This exercise asks for an exact copy of every entry below, with pictures omitted.

● EXERCISE MATERIALS
▼

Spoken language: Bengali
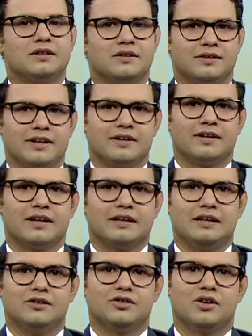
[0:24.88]

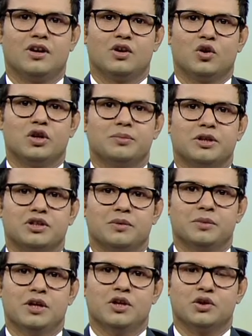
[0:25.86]
সেক্রেটারি ইহসানুল করিম এসব
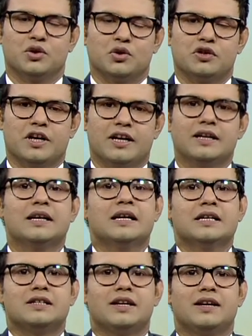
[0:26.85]
তথ্য জানান
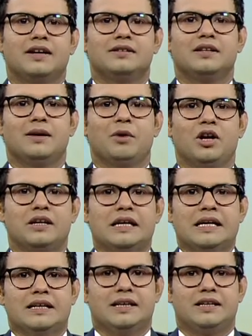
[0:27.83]
শেখ হাসিনা বলেন
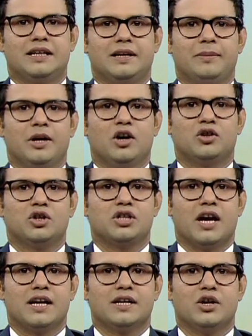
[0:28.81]
দেশে বিগত
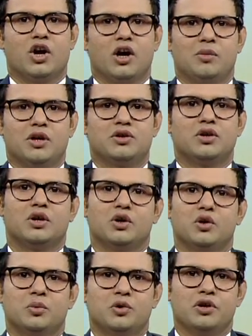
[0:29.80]
সাড়ে নয় বছরে
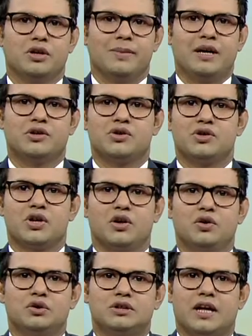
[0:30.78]
উপনির্বাচন সহ
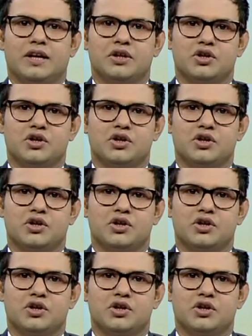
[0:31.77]
স্থানীয়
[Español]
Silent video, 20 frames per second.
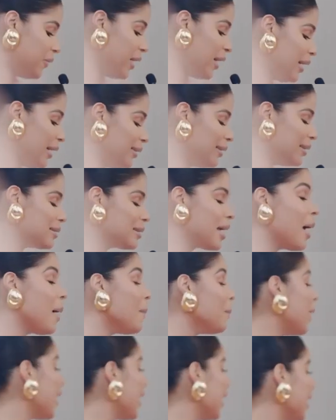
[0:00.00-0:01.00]
diferentes
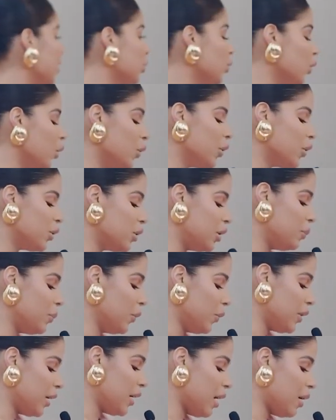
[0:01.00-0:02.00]
para todo
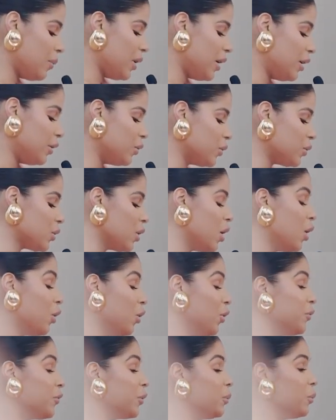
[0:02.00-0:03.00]
tipo de cabellos,
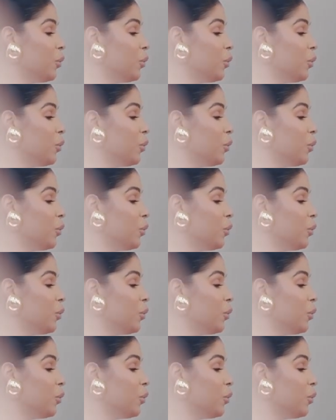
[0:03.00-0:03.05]
con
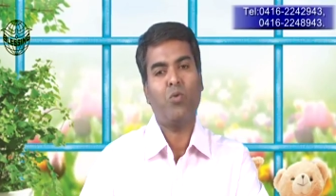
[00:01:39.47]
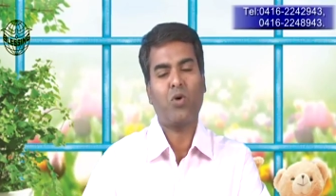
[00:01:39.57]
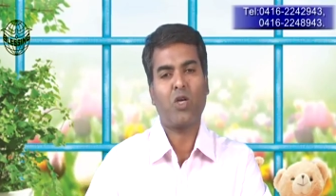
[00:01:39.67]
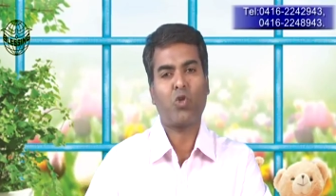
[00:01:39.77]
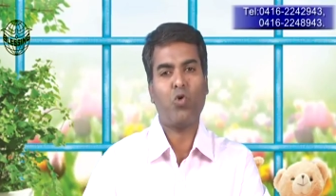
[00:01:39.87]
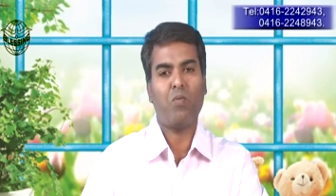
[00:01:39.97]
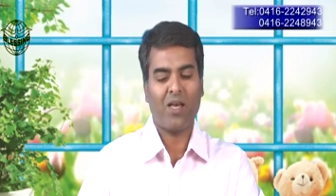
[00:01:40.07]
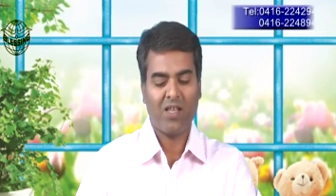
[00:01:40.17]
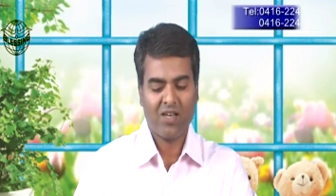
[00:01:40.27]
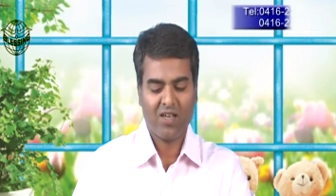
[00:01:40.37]

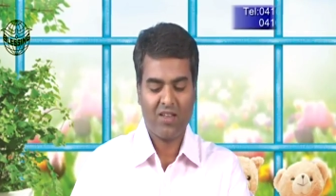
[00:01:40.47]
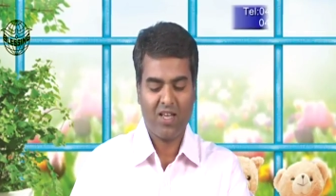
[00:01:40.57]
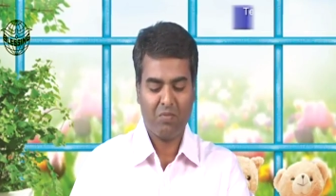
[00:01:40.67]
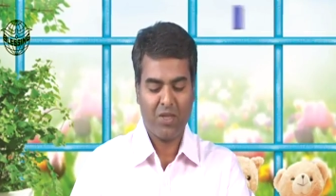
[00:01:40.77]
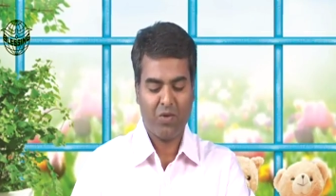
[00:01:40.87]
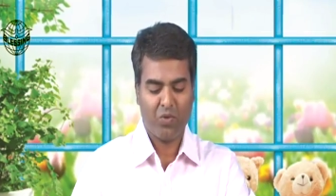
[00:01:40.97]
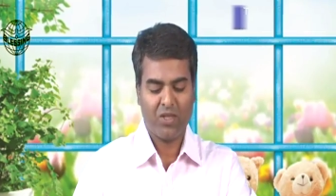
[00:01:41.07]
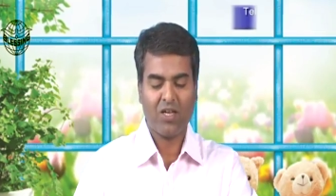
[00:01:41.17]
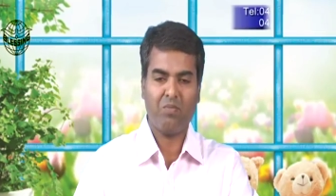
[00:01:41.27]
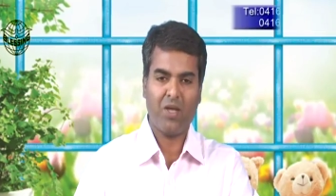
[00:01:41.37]
முக்கியத்துவமாக இருக்கிறது என்பதை
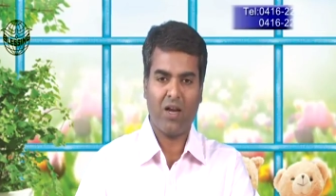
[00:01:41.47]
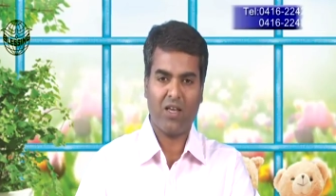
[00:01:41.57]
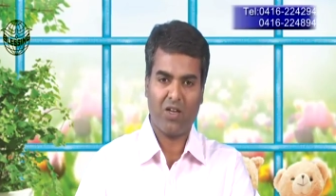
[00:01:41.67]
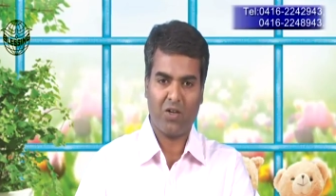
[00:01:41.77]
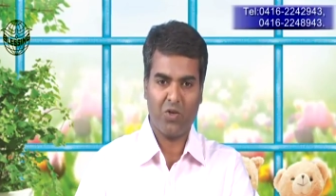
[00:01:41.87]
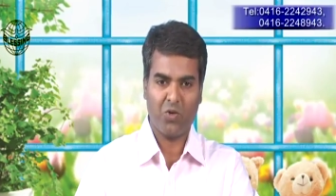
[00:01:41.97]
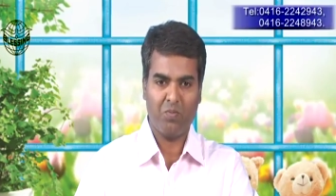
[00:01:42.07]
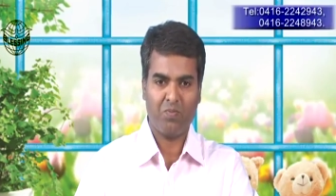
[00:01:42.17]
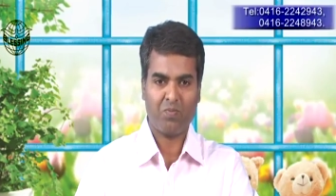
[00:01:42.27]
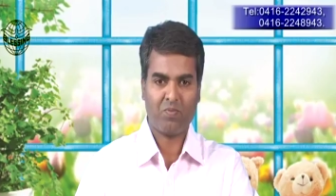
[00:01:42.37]
குறித்து நாம் தியானிக்க இருக்கின்றோம்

▲

● TASK RESPONSE
Spoken language: Bengali
[0:24.88]

[0:25.86]
সেক্রেটারি ইহসানুল করিম এসব
[0:26.85]
তথ্য জানান
[0:27.83]
শেখ হাসিনা বলেন
[0:28.81]
দেশে বিগত
[0:29.80]
সাড়ে নয় বছরে
[0:30.78]
উপনির্বাচন সহ
[0:31.77]
স্থানীয়
[Español]
Silent video, 20 frames per second.
[0:00.00-0:01.00]
diferentes
[0:01.00-0:02.00]
para todo
[0:02.00-0:03.00]
tipo de cabellos,
[0:03.00-0:03.05]
con
[00:01:39.47]
[00:01:39.57]
[00:01:39.67]
[00:01:39.77]
[00:01:39.87]
[00:01:39.97]
[00:01:40.07]
[00:01:40.17]
[00:01:40.27]
[00:01:40.37]

[00:01:40.47]
[00:01:40.57]
[00:01:40.67]
[00:01:40.77]
[00:01:40.87]
[00:01:40.97]
[00:01:41.07]
[00:01:41.17]
[00:01:41.27]
[00:01:41.37]
முக்கியத்துவமாக இருக்கிறது என்பதை
[00:01:41.47]
[00:01:41.57]
[00:01:41.67]
[00:01:41.77]
[00:01:41.87]
[00:01:41.97]
[00:01:42.07]
[00:01:42.17]
[00:01:42.27]
[00:01:42.37]
குறித்து நாம் தியானிக்க இருக்கின்றோம்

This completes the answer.